Chacune de nos cellules possède une horloge miniature constituée d’un ensemble de «gènes horlogers». Au cours de la journée, l’expression de ces gènes horlogers varie et cette fluctuation va influencer de nombreuses fonctions biologiques comme la température du corps. A son tour, notre température corporelle va, elle, agir sur la production quotidienne d’une protéine appelée CIRBP, qui va renforcer l’activation de certains gènes horlogers. La boucle est ainsi bouclée. Une équipe de biologistes de l’Université de Genève, en collaboration avec des chercheurs de l’Ecole Polytechnique Fédérale de Lausanne (EPFL), vient de comprendre comment, dans cette boucle complexe, la cellule parvient à produire la bonne quantité de protéine CIRBP au cours de la journée. Cette protéine joue un rôle essentiel dans le développement de certains cancers puisqu’elle peut accélérer ou ralentir la prolifération de cellules malignes. Des résultats à lire dans la revue Genes and Development.
Diverses fonctions biologiques, telles que la température corporelle, fluctuent chaque jour de façon régulière, car elles sont réglées par des horloges internes, constituées d’un ensemble de «gènes horlogers» dont l’activité atteint un pic toutes les vingt-quatre heures. Ces horloges internes, que l’on trouve dans les cellules, sont synchronisées par une horloge centrale située dans le cerveau et ajustée par les cycles de lumière et d’obscurité.
L’équipe d’Ueli Schibler, professeur honoraire au Département de biologie moléculaire de la Faculté des sciences de l’Université de Genève, a découvert il y a quelques années que les cycles de température influencent la production d’une protéine appelée CIRBP, dont la quantité atteint son maximum le matin, quand la température corporelle est au plus bas. «Cette protéine est indispensable pour amplifier l’activation de certains gènes horlogers. En outre, elle est un modulateur important de la prolifération cellulaire, saine ou maligne», précise le biologiste.
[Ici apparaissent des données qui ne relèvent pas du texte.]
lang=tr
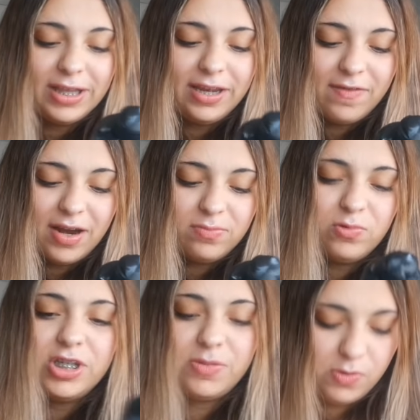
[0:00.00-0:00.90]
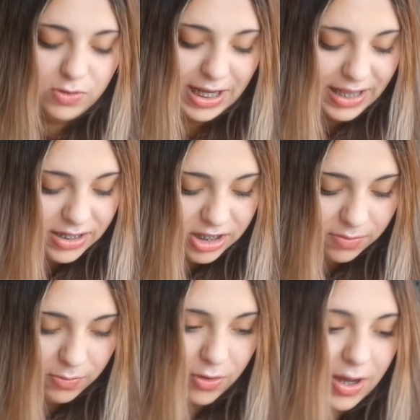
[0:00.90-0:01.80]
boyaları var. Bu hiçbir yüzeyden
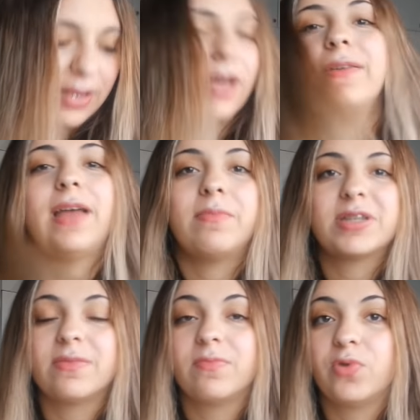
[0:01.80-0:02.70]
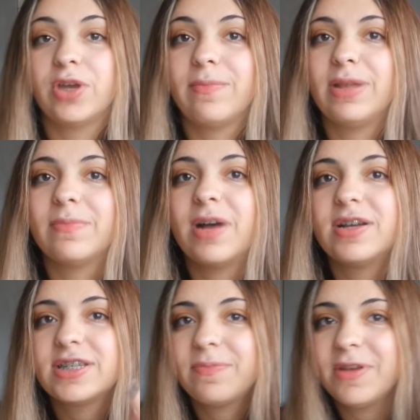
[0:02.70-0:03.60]
çıkmıyor. Hatta yani masamı boyayabilirim.
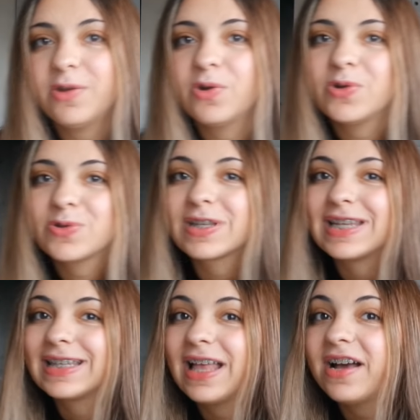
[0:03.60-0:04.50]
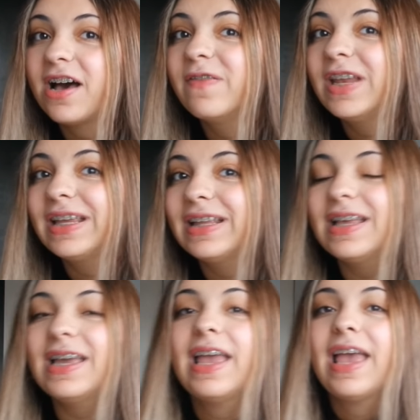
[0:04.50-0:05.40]
Ahşapları görüyorsunuz. Eskiden
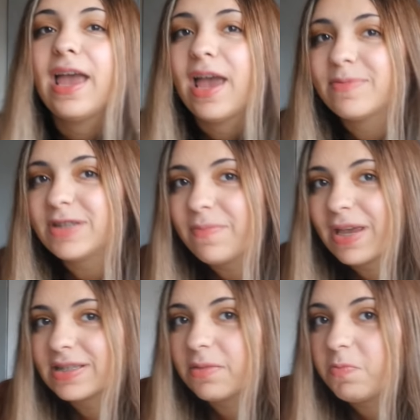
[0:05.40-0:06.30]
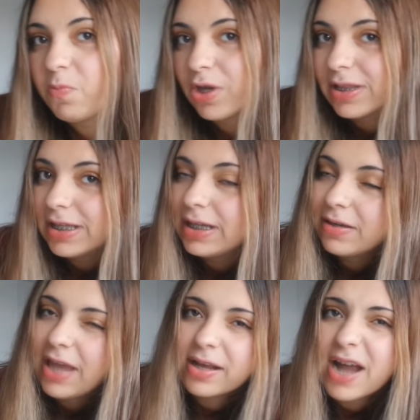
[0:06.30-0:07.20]
kahverengiydi. Hepsini beyaza
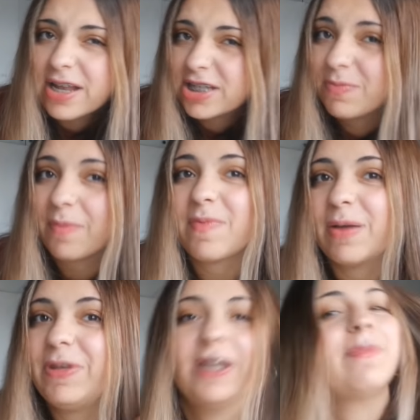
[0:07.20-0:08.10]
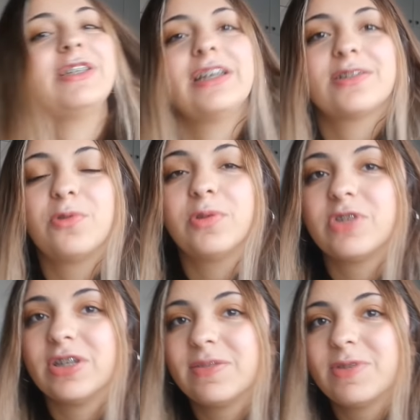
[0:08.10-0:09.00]
boyadık. Yani kardeşim yaptı. Ben yine beceriksiz olduğum
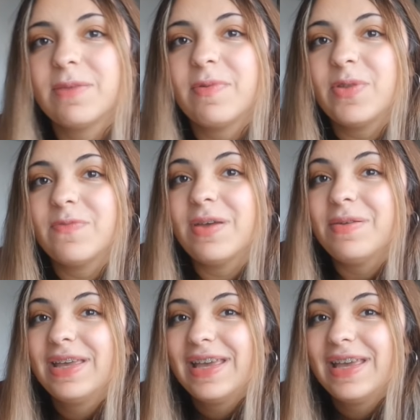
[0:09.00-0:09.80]
için hiçbir şey yapamadım ve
Un simulateur de température corporelle
En collaboration avec le groupe de Felix Naef de l’EPFL, les chercheurs se sont penchés sur les mécanismes permettant d’ajuster la production de CIRBP. «Nous avons employé un dispositif permettant d’incuber des cellules soumises à des cycles simulant la température physiologique. Nous avons ensuite suivi les différentes étapes de l’expression du gène codant la protéine CIRBP», explique Ivana Gotic, chercheuse au sein de l’équipe genevoise et première auteure de l’étude.
Dans la cellule, les gènes sont transcrits en copies appelées ARN pré-messagers. Ceux-ci sont ensuite transformés à coup de «ciseaux et de colle moléculaires» en ARN messagers matures, qui contiennent les instructions définitives pour former des protéines. «Nous nous attendions à ce que le niveau d’ARN pré-messagers de CIRBP augmente à basse température, puisque c’est lorsque la température est au plus bas que la protéine est produite en plus grande quantité. En toute logique, cela devrait impliquer une production accrue d’ARN matures et donc de CIRBP, mais ce n’est pas le cas. Curieusement, alors que le niveau d’ARN pré-messagers reste constant, seul le niveau d’ARN matures dépend de la température du corps. Il nous restait à comprendre pourquoi», note Ueli Schibler.
Une différence ténue, mais cruciale
C’est en résolvant cette énigme que les chercheurs ont mis le doigt sur un mécanisme inédit. «A basse température, la plupart des ARN pré-messagers de CIRBP parviennent à maturité. Or, avec l’augmentation de la température, seule une partie des pré-messagers est transformée en ARN matures, tandis que le reste est détruit», note Ivana Gotic. C’est ainsi que la cellule règle son taux de production de CIRBP en fonction de la température corporelle. A partir de celle-ci, la cellule définit le nombre d’ARN pré-messagers qui seront transformés en ARN matures. Des expériences menées sur la totalité des gènes cellulaires transcrits ont démontré que le même mécanisme est à l’oeuvre pour bon nombre de gènes sensibles à la température.
La différence de température corporelle de 1°C à 3°C relevée entre le matin et le soir chez l’humain et la souris a donc des implications importantes. «Une variation aussi minime peut engendrer des cycles d’expression de gènes de grande amplitude. CIRBP, par exemple, entraîne la production journalière d’une protéine qui est impliquée dans l’élimination des toxines et le métabolisme des médicaments. Ainsi, comme démontré chez la souris, l’efficacité et la toxicité de certains traitements varie fortement selon le moment de prise dans la journée», conclut Ueli Schibler.